# WORK TO BE COMPLETED:
Reproduce, exactly and only, the lines of the data that follows from the one containing "Frames from a" down to the one containing "Verbatim transcript: right?", without pictures.

***

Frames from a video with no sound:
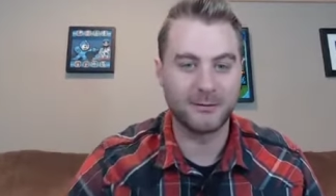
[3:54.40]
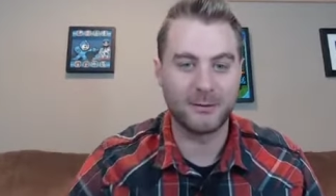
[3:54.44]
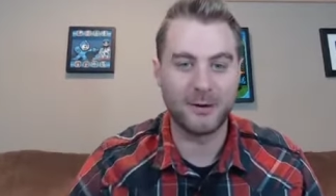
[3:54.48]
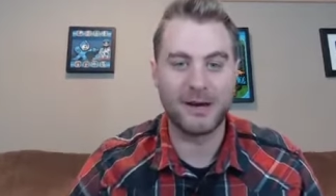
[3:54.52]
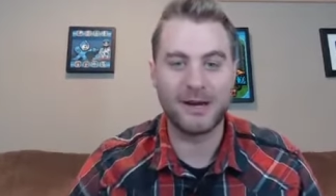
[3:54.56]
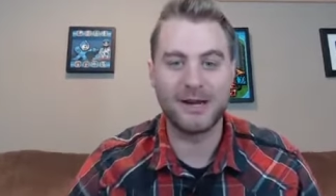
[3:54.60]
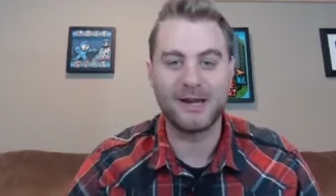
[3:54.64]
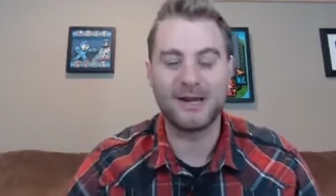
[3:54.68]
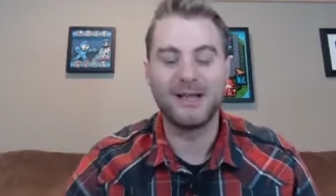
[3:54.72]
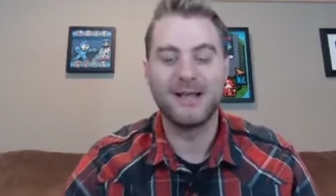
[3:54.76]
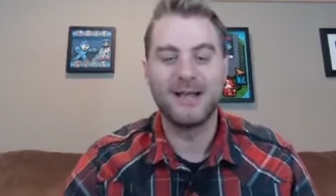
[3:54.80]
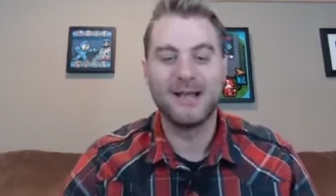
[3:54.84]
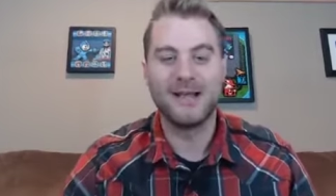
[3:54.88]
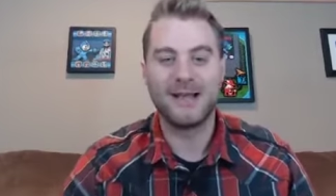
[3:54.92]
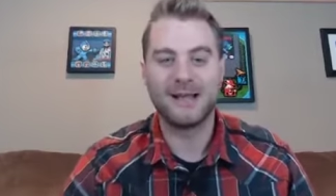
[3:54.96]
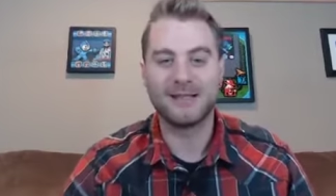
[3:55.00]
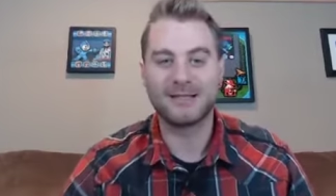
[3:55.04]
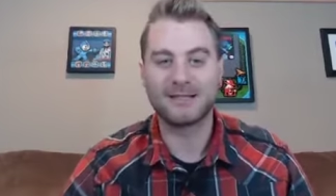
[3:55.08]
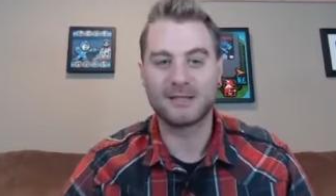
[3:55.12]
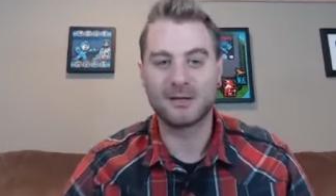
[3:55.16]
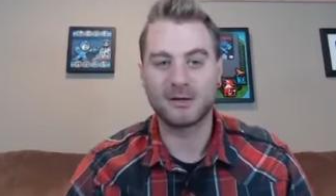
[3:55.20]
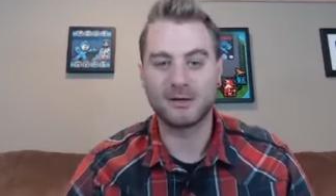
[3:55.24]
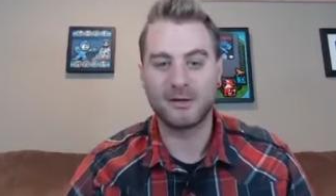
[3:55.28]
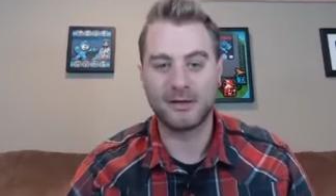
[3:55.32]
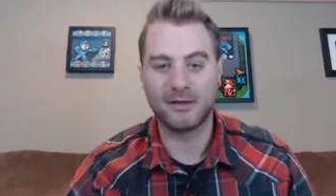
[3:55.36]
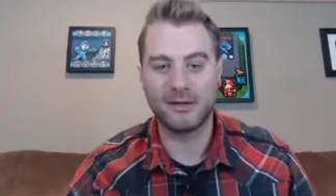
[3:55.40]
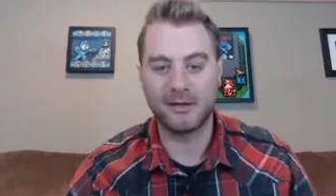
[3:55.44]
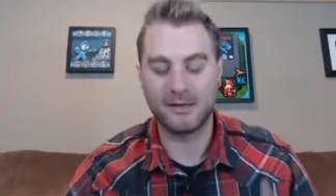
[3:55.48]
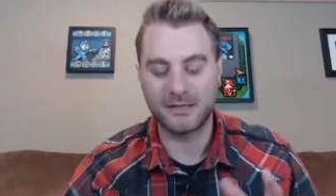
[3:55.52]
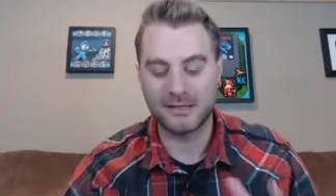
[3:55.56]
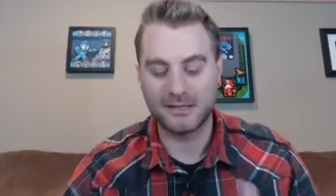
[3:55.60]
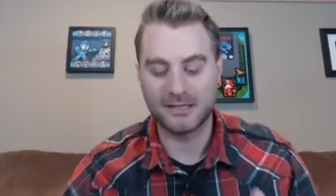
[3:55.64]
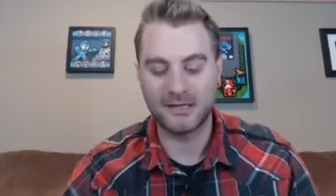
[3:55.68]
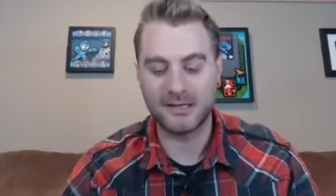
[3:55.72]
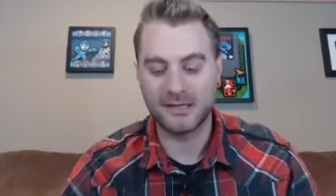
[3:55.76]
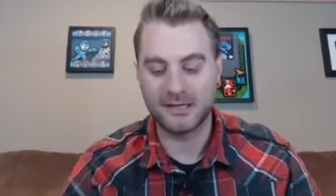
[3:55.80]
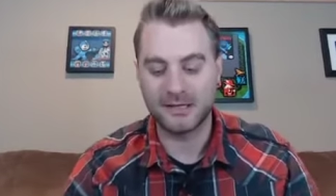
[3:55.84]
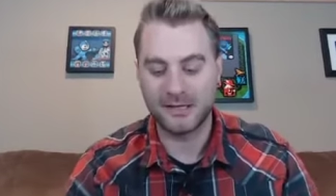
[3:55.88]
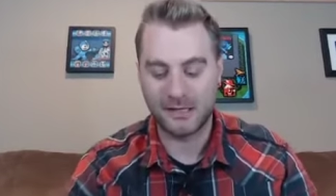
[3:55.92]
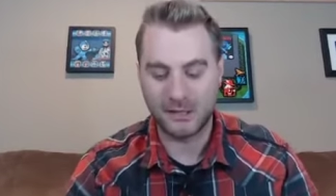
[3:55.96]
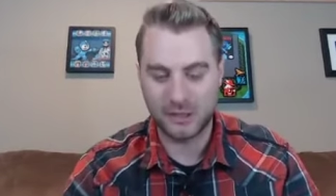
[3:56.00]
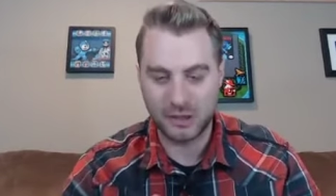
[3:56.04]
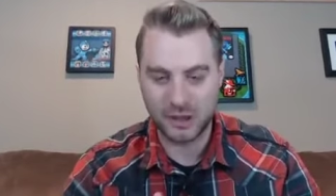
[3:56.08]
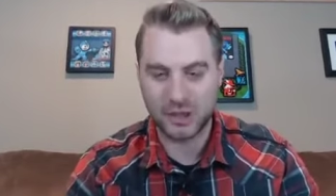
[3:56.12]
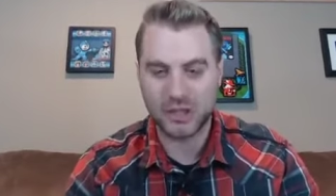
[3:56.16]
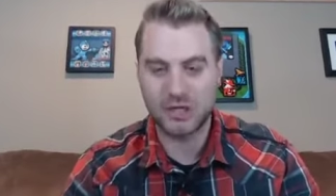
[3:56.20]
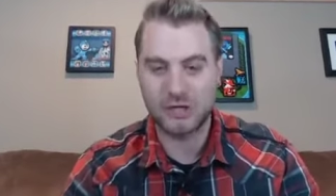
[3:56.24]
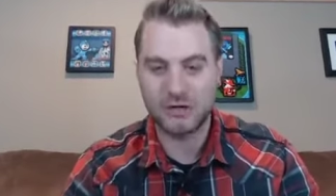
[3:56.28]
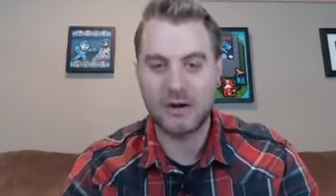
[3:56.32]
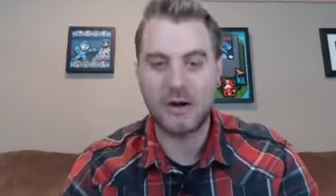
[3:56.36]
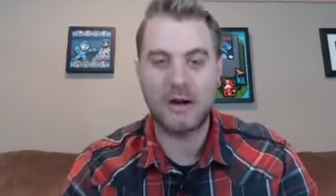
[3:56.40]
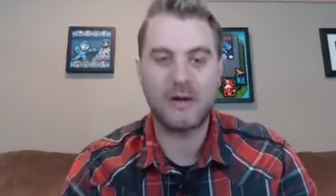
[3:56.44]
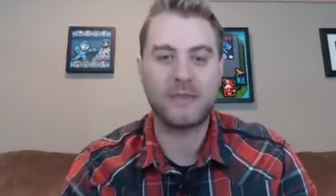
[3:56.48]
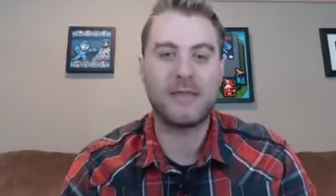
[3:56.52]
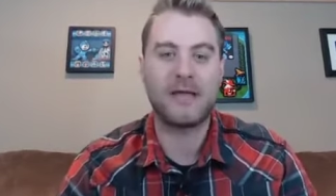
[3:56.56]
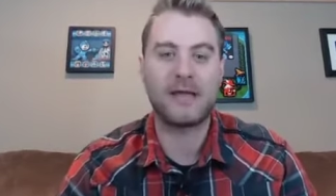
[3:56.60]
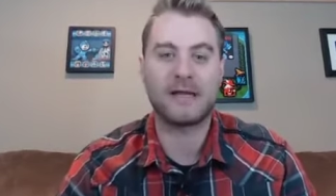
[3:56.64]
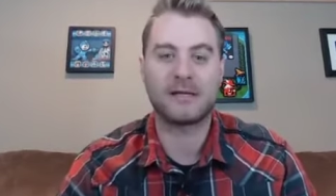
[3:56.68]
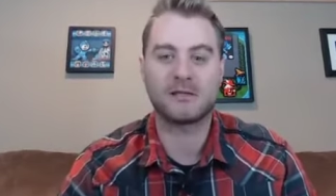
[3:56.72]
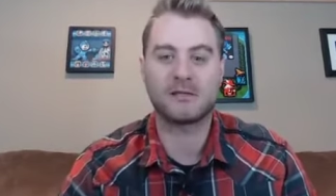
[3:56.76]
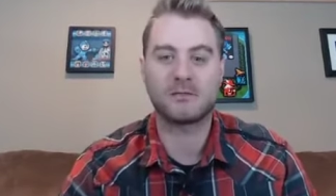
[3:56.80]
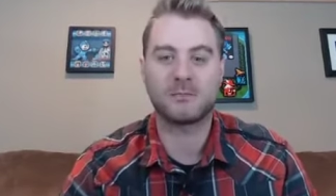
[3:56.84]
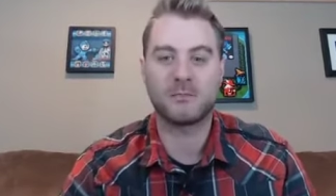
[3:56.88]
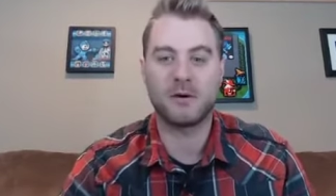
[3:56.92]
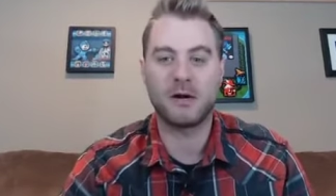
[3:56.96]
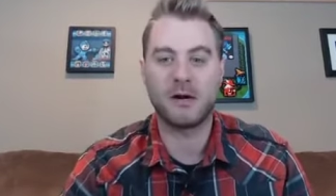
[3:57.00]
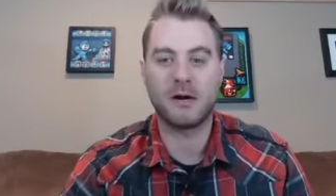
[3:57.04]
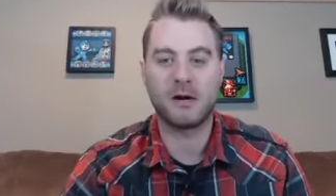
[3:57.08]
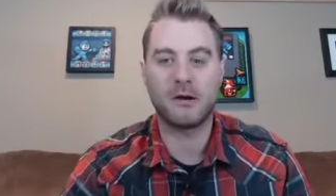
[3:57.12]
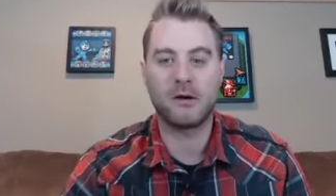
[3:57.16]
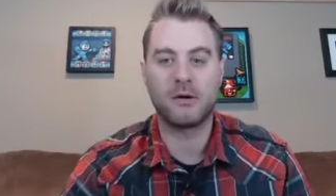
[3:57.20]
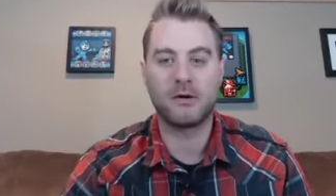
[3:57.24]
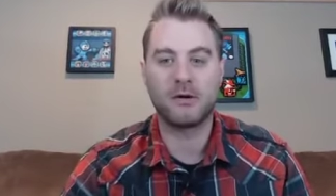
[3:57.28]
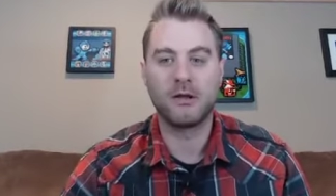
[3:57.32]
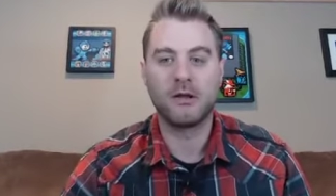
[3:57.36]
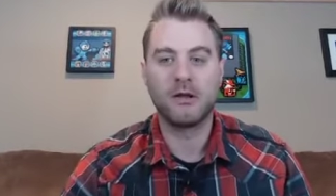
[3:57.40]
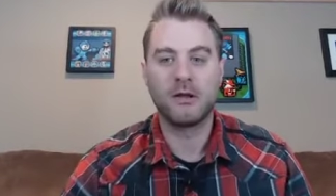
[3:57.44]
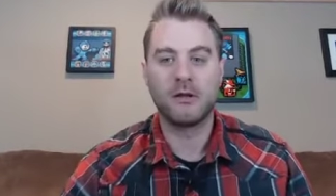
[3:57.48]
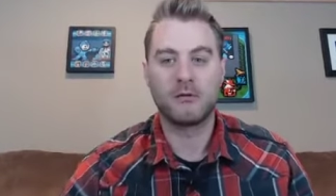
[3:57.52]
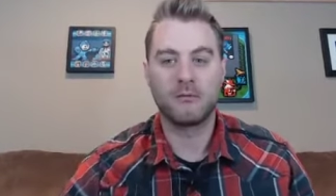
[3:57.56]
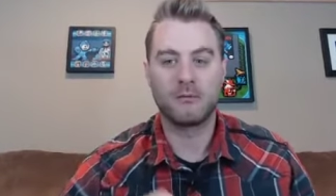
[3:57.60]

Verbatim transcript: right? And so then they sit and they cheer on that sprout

***

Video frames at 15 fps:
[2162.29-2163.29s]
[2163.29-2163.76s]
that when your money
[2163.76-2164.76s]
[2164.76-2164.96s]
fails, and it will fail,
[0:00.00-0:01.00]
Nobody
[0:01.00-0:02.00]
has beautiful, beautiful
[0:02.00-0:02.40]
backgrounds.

***

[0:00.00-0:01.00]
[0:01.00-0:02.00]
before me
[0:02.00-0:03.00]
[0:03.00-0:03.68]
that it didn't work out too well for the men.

***

# REPLY:
Frames from a video with no sound:
[3:54.40]
[3:54.44]
[3:54.48]
[3:54.52]
[3:54.56]
[3:54.60]
[3:54.64]
[3:54.68]
[3:54.72]
[3:54.76]
[3:54.80]
[3:54.84]
[3:54.88]
[3:54.92]
[3:54.96]
[3:55.00]
[3:55.04]
[3:55.08]
[3:55.12]
[3:55.16]
[3:55.20]
[3:55.24]
[3:55.28]
[3:55.32]
[3:55.36]
[3:55.40]
[3:55.44]
[3:55.48]
[3:55.52]
[3:55.56]
[3:55.60]
[3:55.64]
[3:55.68]
[3:55.72]
[3:55.76]
[3:55.80]
[3:55.84]
[3:55.88]
[3:55.92]
[3:55.96]
[3:56.00]
[3:56.04]
[3:56.08]
[3:56.12]
[3:56.16]
[3:56.20]
[3:56.24]
[3:56.28]
[3:56.32]
[3:56.36]
[3:56.40]
[3:56.44]
[3:56.48]
[3:56.52]
[3:56.56]
[3:56.60]
[3:56.64]
[3:56.68]
[3:56.72]
[3:56.76]
[3:56.80]
[3:56.84]
[3:56.88]
[3:56.92]
[3:56.96]
[3:57.00]
[3:57.04]
[3:57.08]
[3:57.12]
[3:57.16]
[3:57.20]
[3:57.24]
[3:57.28]
[3:57.32]
[3:57.36]
[3:57.40]
[3:57.44]
[3:57.48]
[3:57.52]
[3:57.56]
[3:57.60]

Verbatim transcript: right? And so then they sit and they cheer on that sprout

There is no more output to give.